* Brief: Copy the entries below exactly; any picture among them should be left out.

[Dataset excerpts]
Segment Open
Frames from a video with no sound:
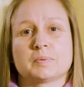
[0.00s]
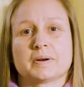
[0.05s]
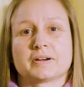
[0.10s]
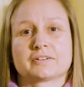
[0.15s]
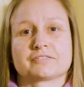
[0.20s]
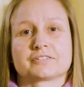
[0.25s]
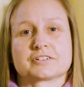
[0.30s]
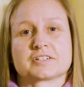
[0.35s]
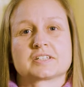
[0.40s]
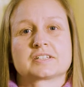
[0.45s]

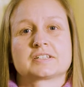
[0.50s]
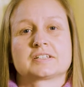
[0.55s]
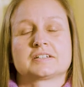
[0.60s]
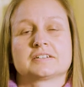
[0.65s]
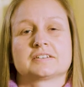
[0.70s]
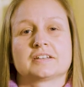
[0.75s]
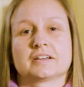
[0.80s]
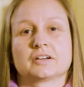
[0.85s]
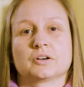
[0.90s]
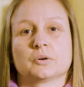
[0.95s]
breakfast,
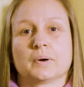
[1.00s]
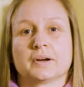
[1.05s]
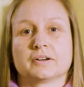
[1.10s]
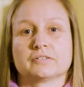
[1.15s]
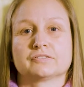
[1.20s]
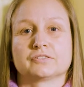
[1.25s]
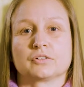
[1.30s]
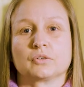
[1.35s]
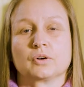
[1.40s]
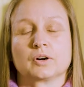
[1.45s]
they go out
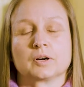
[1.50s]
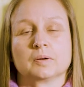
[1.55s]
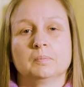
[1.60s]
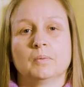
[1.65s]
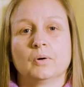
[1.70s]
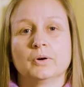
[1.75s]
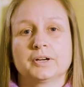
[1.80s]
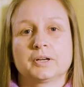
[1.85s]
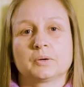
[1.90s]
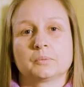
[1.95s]
for a
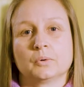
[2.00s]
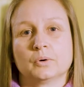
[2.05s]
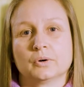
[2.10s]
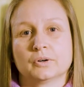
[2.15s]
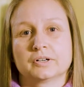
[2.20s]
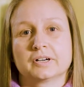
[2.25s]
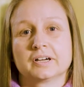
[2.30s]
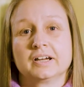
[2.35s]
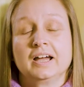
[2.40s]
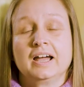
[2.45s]
morning
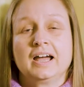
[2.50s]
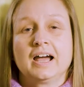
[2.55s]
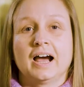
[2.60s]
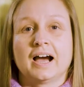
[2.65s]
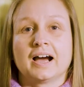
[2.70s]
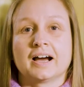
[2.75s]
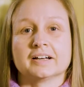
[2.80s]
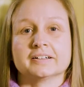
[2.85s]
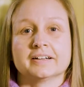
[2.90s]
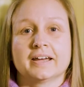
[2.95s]
walk
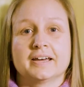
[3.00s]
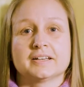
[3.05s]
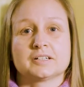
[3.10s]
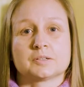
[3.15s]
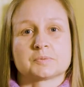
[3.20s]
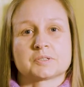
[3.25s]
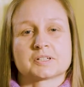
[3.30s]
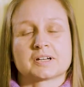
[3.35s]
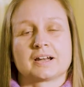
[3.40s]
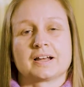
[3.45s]
and head
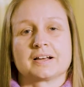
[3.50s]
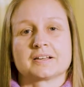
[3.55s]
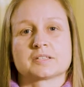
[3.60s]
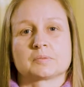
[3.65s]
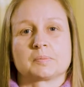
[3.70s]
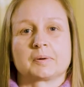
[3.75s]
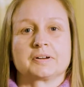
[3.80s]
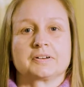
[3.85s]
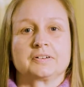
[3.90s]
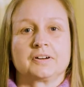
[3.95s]
up to class
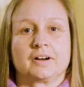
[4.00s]
about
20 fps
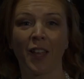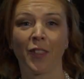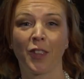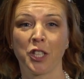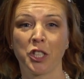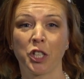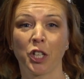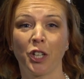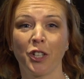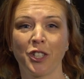
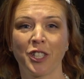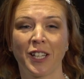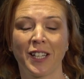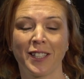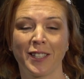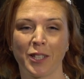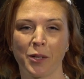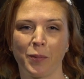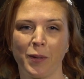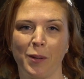The church
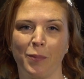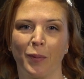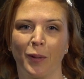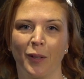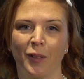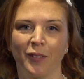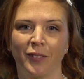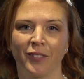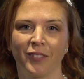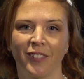is the
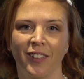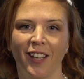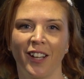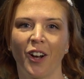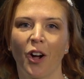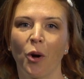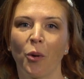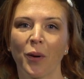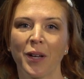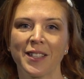people.
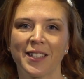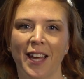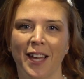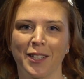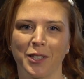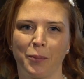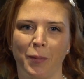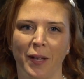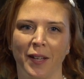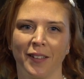It always
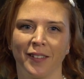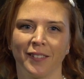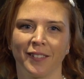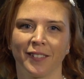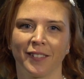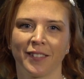has been.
Segment Closed
* Solution for this task:
Frames from a video with no sound:
[0.00s]
[0.05s]
[0.10s]
[0.15s]
[0.20s]
[0.25s]
[0.30s]
[0.35s]
[0.40s]
[0.45s]

[0.50s]
[0.55s]
[0.60s]
[0.65s]
[0.70s]
[0.75s]
[0.80s]
[0.85s]
[0.90s]
[0.95s]
breakfast,
[1.00s]
[1.05s]
[1.10s]
[1.15s]
[1.20s]
[1.25s]
[1.30s]
[1.35s]
[1.40s]
[1.45s]
they go out
[1.50s]
[1.55s]
[1.60s]
[1.65s]
[1.70s]
[1.75s]
[1.80s]
[1.85s]
[1.90s]
[1.95s]
for a
[2.00s]
[2.05s]
[2.10s]
[2.15s]
[2.20s]
[2.25s]
[2.30s]
[2.35s]
[2.40s]
[2.45s]
morning
[2.50s]
[2.55s]
[2.60s]
[2.65s]
[2.70s]
[2.75s]
[2.80s]
[2.85s]
[2.90s]
[2.95s]
walk
[3.00s]
[3.05s]
[3.10s]
[3.15s]
[3.20s]
[3.25s]
[3.30s]
[3.35s]
[3.40s]
[3.45s]
and head
[3.50s]
[3.55s]
[3.60s]
[3.65s]
[3.70s]
[3.75s]
[3.80s]
[3.85s]
[3.90s]
[3.95s]
up to class
[4.00s]
about
20 fps
The church
is the
people.
It always
has been.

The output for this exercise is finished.